Европа как не-Америка. Пятьсот миллионов человек в поисках Другого. Голлизм против черчиллизма, страница 4

Во время «холодной войны» обоснование проекта Европейского Союза было делом несложным; или, по крайней мере, таким оно кажется в ретроспективе. Несколько западноевропейских стран, которые уже сделали многое сообща, объединялись с двумя основными целями. Первая: недопущение националистического соперничества между национальными государствами, способного ввергнуть континент в тотальную войну, холокост, зверства, унижения, нужду и разруху, воспоминания о которых были еще очень свежи в 1950—1960-х годах. И вторая: построение европейского сообщества как оплота против угрозы советского коммунизма. Зачем была нужна такая Европа? Чтобы уберечь нас, европейцев, от самих себя, проливших в прошлом столько крови, от Красной Армии, от варваров у ворот и варваров внутри нас. Эти две темы звучали, подобно вагнеровским лейтмотивам, на протяжении всех ранних дебатов о европейской интеграции. Они стали более размытыми, более сбивчивыми в общественном настроении 1970—1980-х годов, когда расширение с шести до двенадцати стран-членов сделало европейский оркестр более полифоническим, а разрядка смягчила противоборство между коммунистическим Востоком и антикоммунистическим Западом; но они по-прежнему сохранялись в умах людей, которые задумывали европейский проект.

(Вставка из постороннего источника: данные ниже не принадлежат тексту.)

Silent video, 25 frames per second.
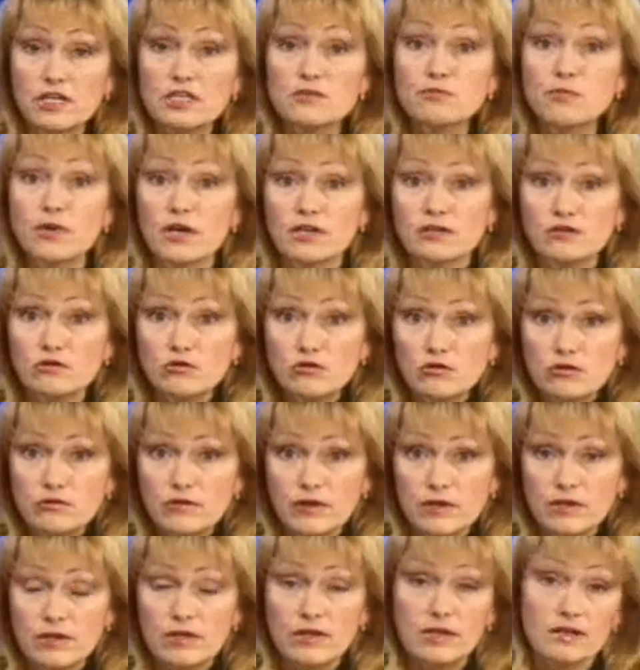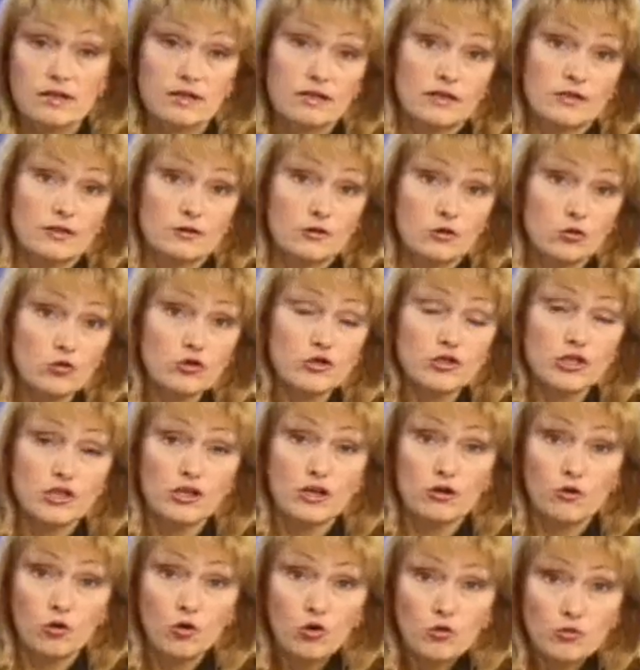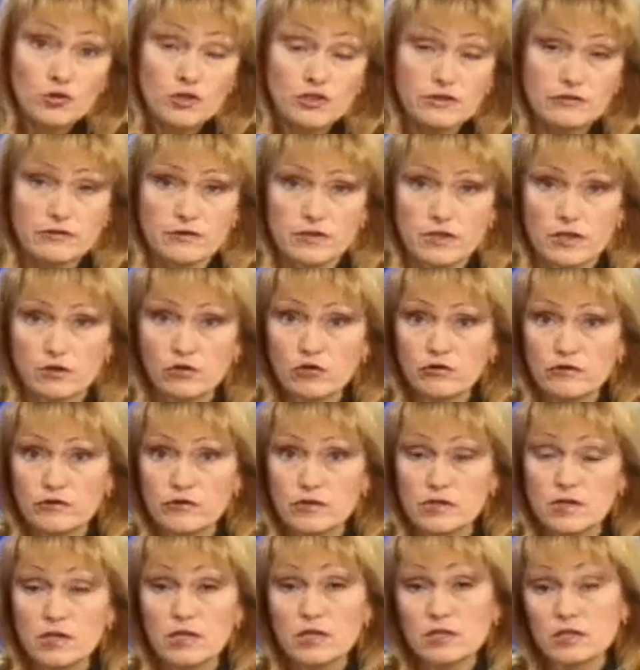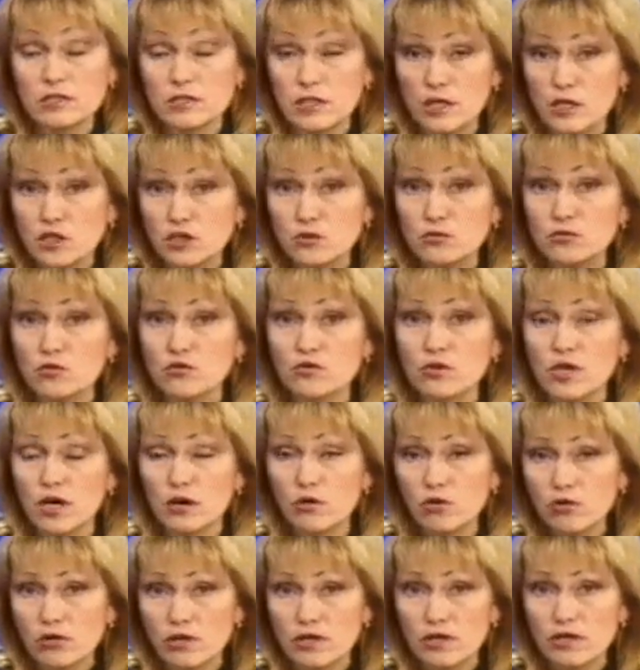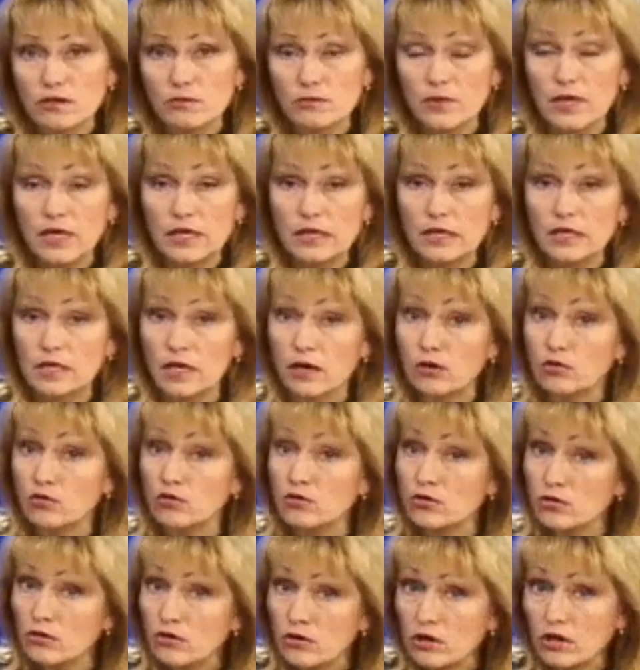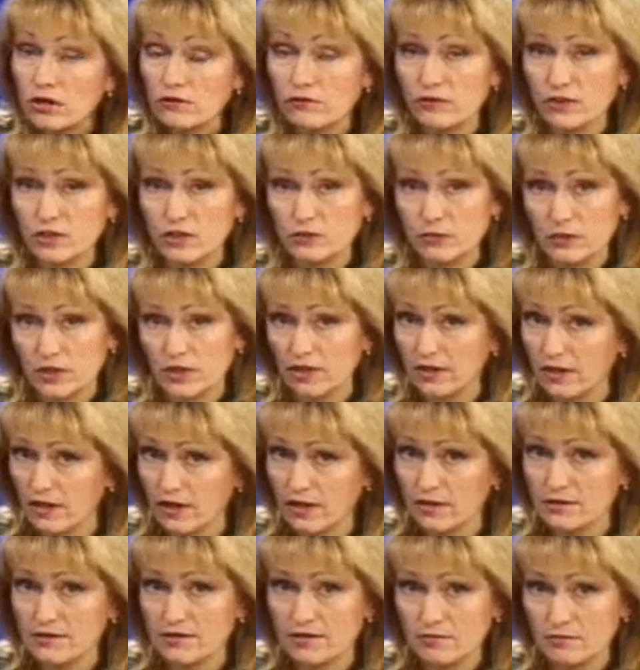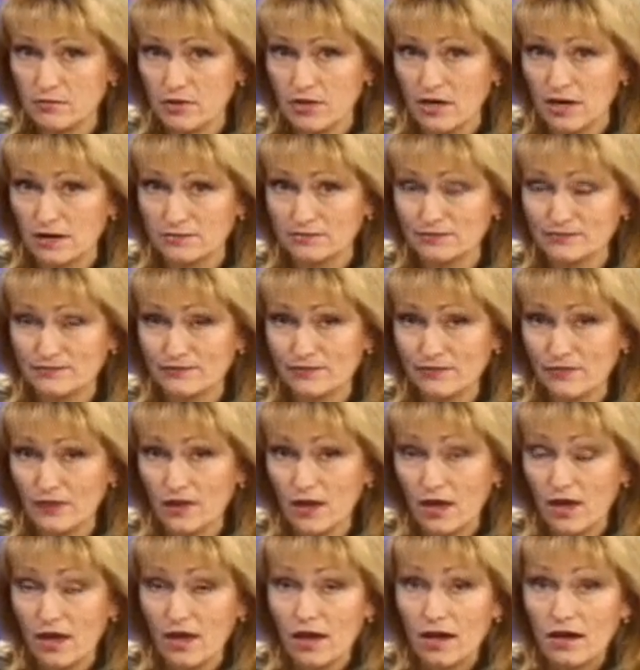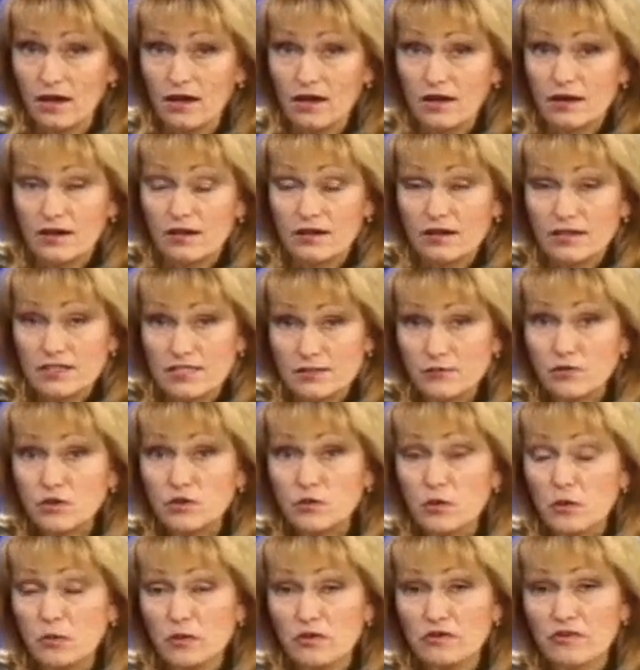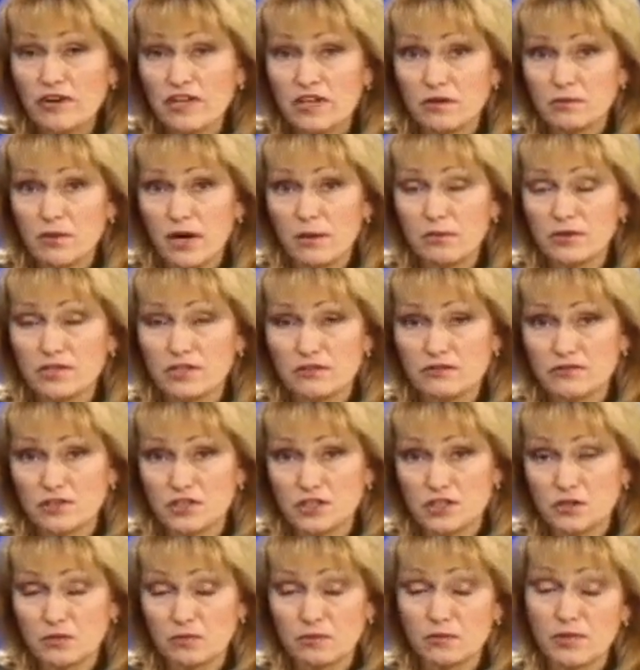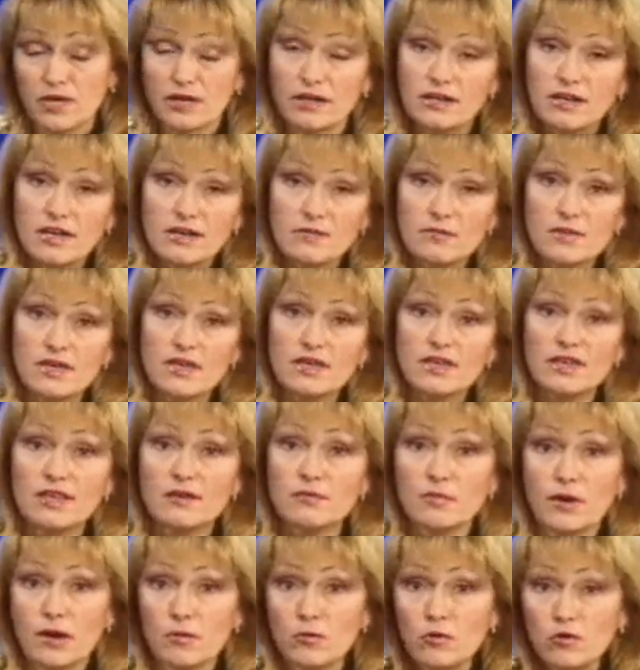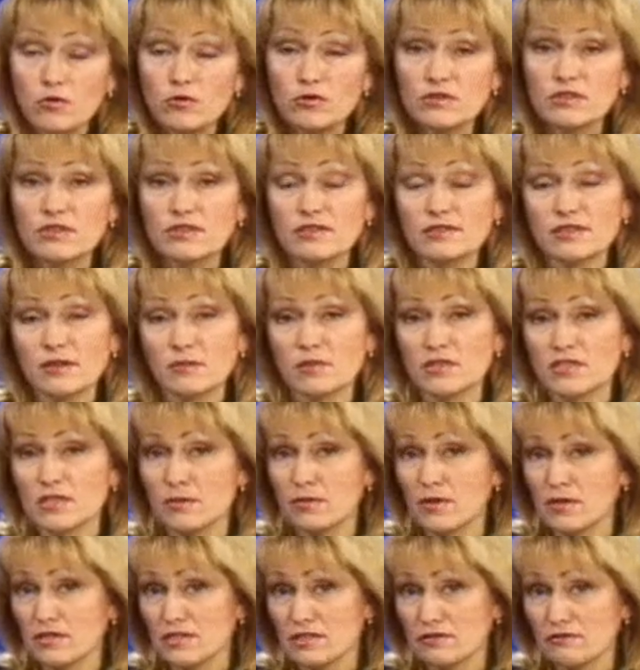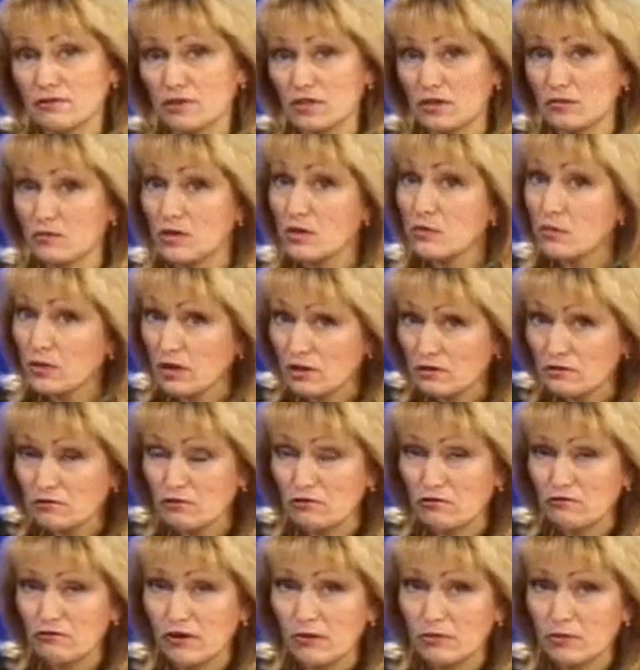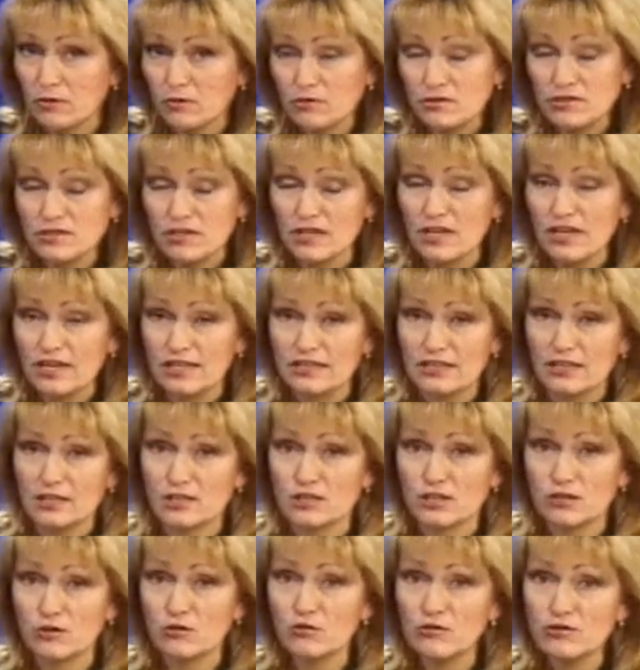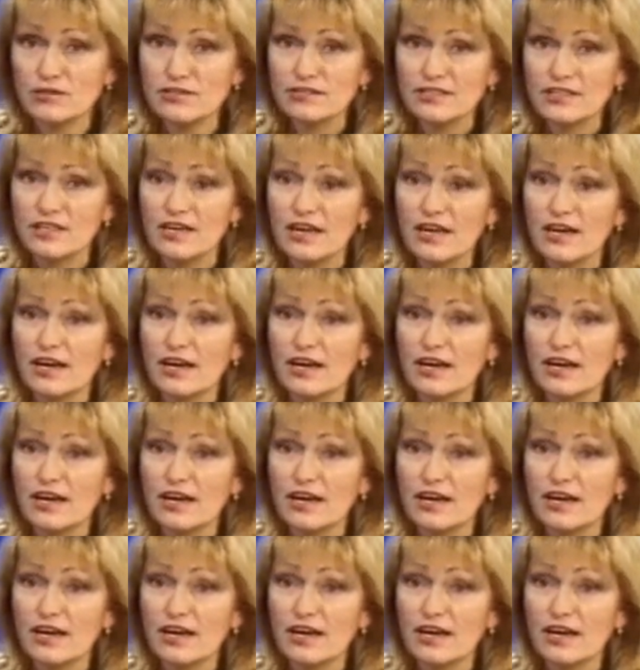из простого э, труженика общества становится настоящим трудоголиком и какую роль в этом играет семья? Сегодня мы поговорим об этом в нашей программе и помогут нам разобраться в этом непростом вопросе наши гости,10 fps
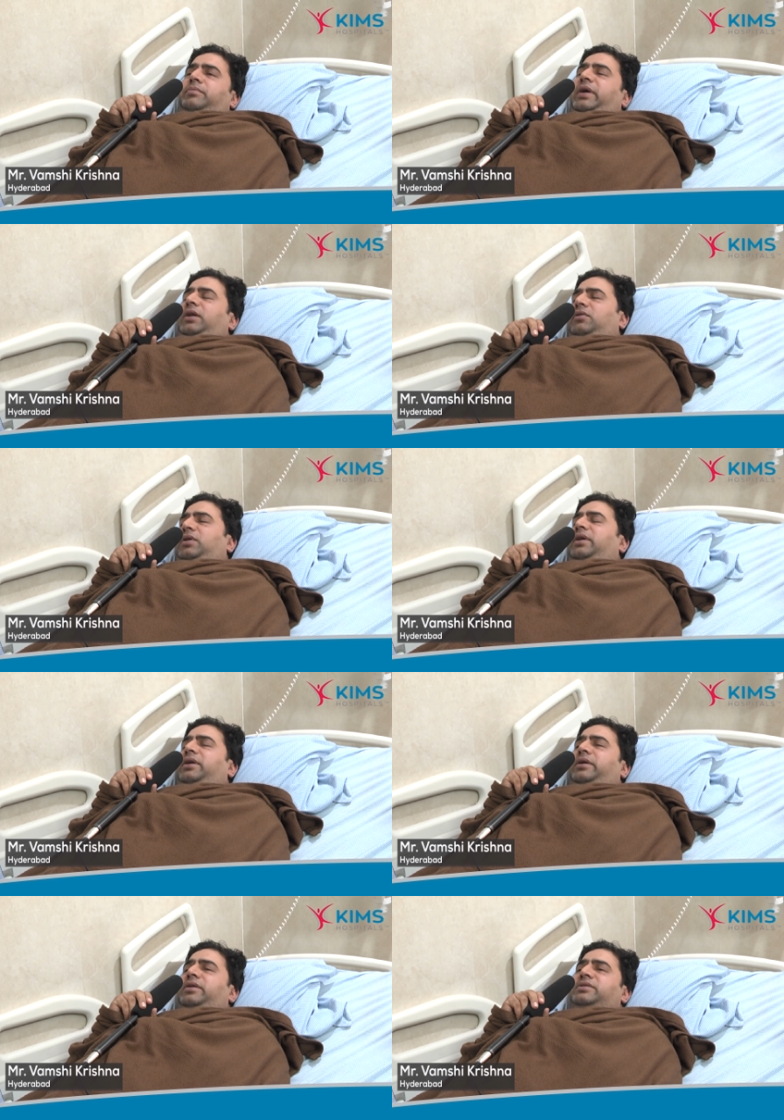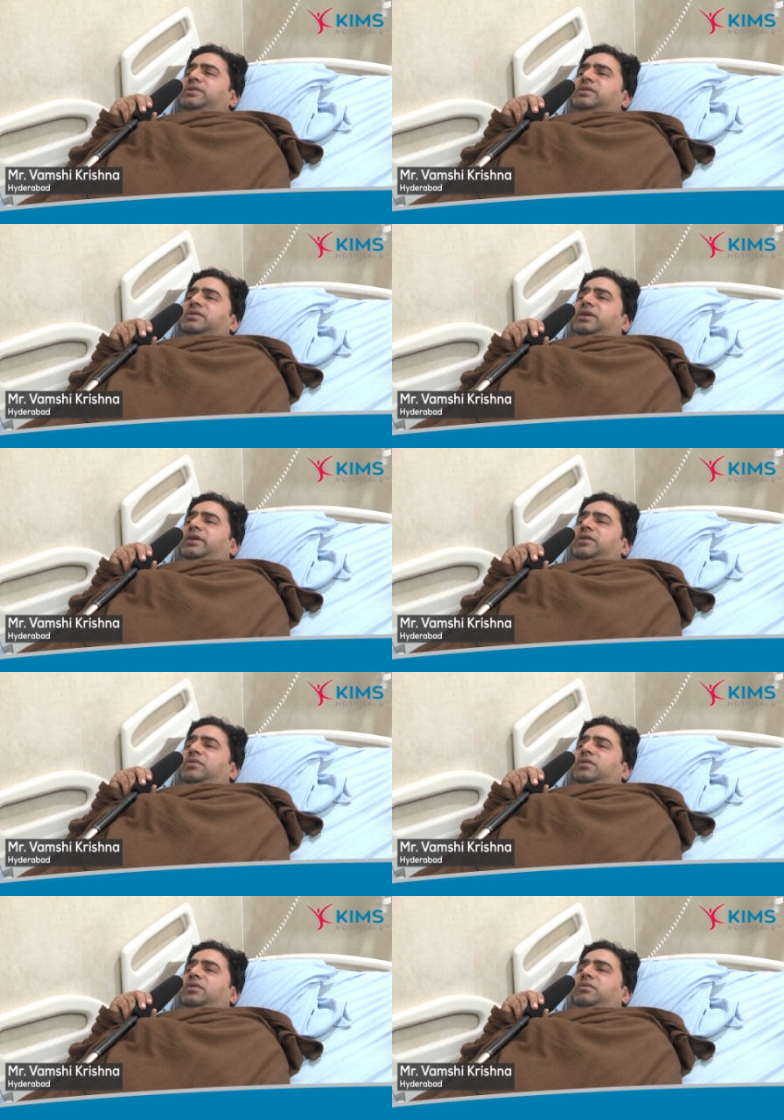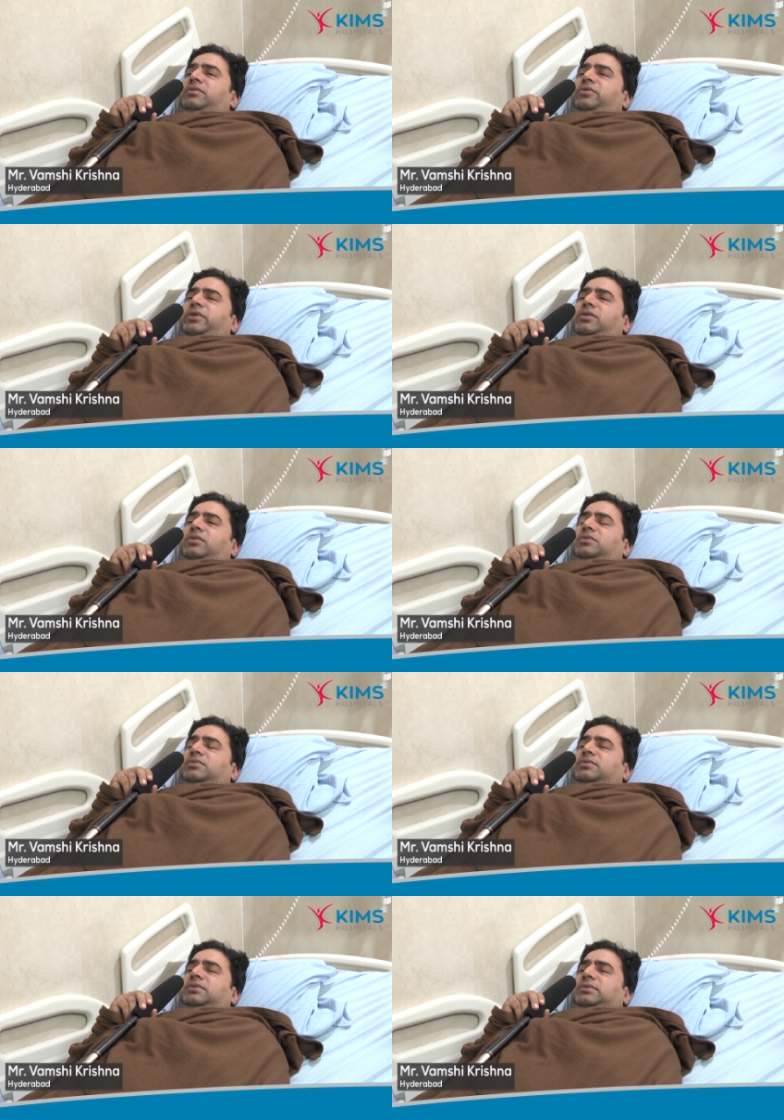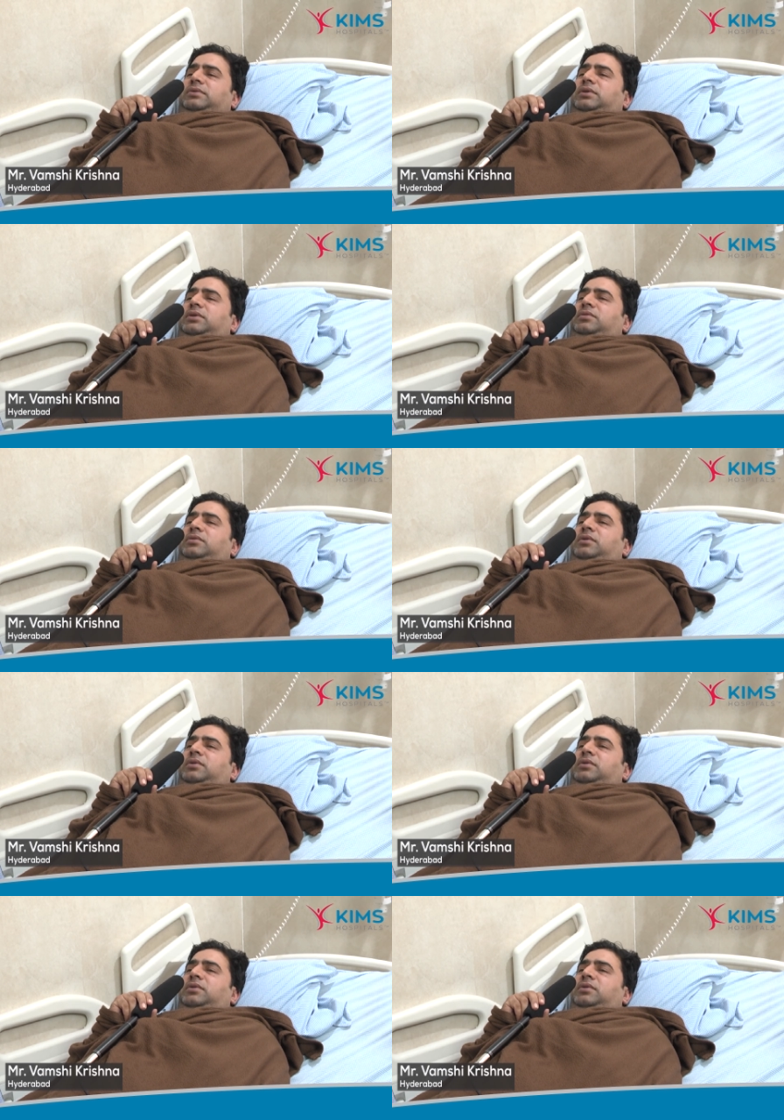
బెల్ కొడితే సిస్టర్స్ అటెండ్ అవుతారు డ్యూటీ డాక్టర్స్ వస్తూ ఉంటారు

Затем наступил удивительный 1989 год — год падения Берлинской стены, и угроза советского коммунизма вдруг неожиданно испарилась. Какая возможность — и какой кризис! Теперь, спустя пятьдесят лет, Европейский Союз состоит из двадцати пяти совершенно различных европейских государств, включая, как это ни странно, три балтийские республики, которые в 1989 году входили в состав Советского Союза. Он простирается от Атлантики до Буга, от мыса Нордкап до Кипра. Континент никогда не был так близок к мечте о единстве в свободе. Страны-члены Евросоюза имеют общий рынок, общие законы, общие политические учреждения; двенадцать из них имеют единую валюту. Политический проект под названием «Европа» можно считать вполне состоявшимся. Но где он заканчивается, географически и политически? И зачем он, в конечном счете, нужен?

Явно не для того, чтобы защитить нас от коммунизма. Этот враг ушел в прошлое, а вместе с ним и значительная доля воодушевления, с которым Соединенные Штаты поддерживали европейскую интеграцию. Нужен ли он все еще затем, чтобы защитить нас от нас же самих, от внутреннего европейского варварства? Ведь симптомы этого варварства вновь проявились в прошлом десятилетии на Балканах. Речь идет о резне, которую устроили друг другу давние соседи, о более чем 200 тысячах погибших во время этой братоубийственной войны, об этнических чистках, в которых пострадали боснийские мусульмане и косоваровы, сербы и хорваты. «Интеллектуальному и моральному полюсу» Запада пришлось прибегнуть к помощи американцев для того, чтобы остановить убийство европейцами европейцев. И этот тревожный факт является достаточно веским основанием для «создания единой Европы». Однако сегодня большинство европейцев в возрасте младше пятидесяти лет считают мир и относительное процветание чем-то само собой разумеющимся. В этом смысле Европа — жертва собственного успеха. И этот бессмысленный рай населяют не только западные европейцы: в 1990-х годах большинство чехов с безразличием смотрело на положение осажденного Сараево, как большинство немцев смотрело на страдания Праги десятилетием ранее.

К вопросу о том, каковы в настоящий момент цели и задачи Европы пришлось вернуться после террористической атаки 11 сентября и споров о возможном членстве Турции в Европейском Союзе. Вскоре после нападений 11 сентября премьер-министр Италии Сильвио Берлускони сделал несколько грубых замечаний о миссии Запада по насаждению цивилизации среди отсталых исламских народов. Опытный итальянский журналист Ориана Фаллачи выступила с гневными выпадами против «мусульманских захватчиков», участвующих в крестовом походе по завоеванию и осквернению Европы. В таких высказываниях можно наблюдать возрождение средневекового по своим истокам представления о Европе, как о христианском мире, обороняющемся от воинственного ислама. Первое известное упоминание о европейцах встречается в хронике, описывающей битву VIII века с арабскими наследниками Мухаммеда, которые пришли во Францию через Пиренеи из области, известной ныне как Испания. Название «Европа» впервые встречается в качестве альтернативного названия христианского мира в сочинениях и проповедях папы Пия II, направленных против вторжения турок. Хабермас и другие европейские авторы, придерживающиеся левых взглядов, могут называть секуляризм определяющей чертой современной Европы, но достаточно послушать выступления европейских христианских демократов о Турции и исламе, чтобы понять, что Европу по-прежнему отождествляют с христианским миром.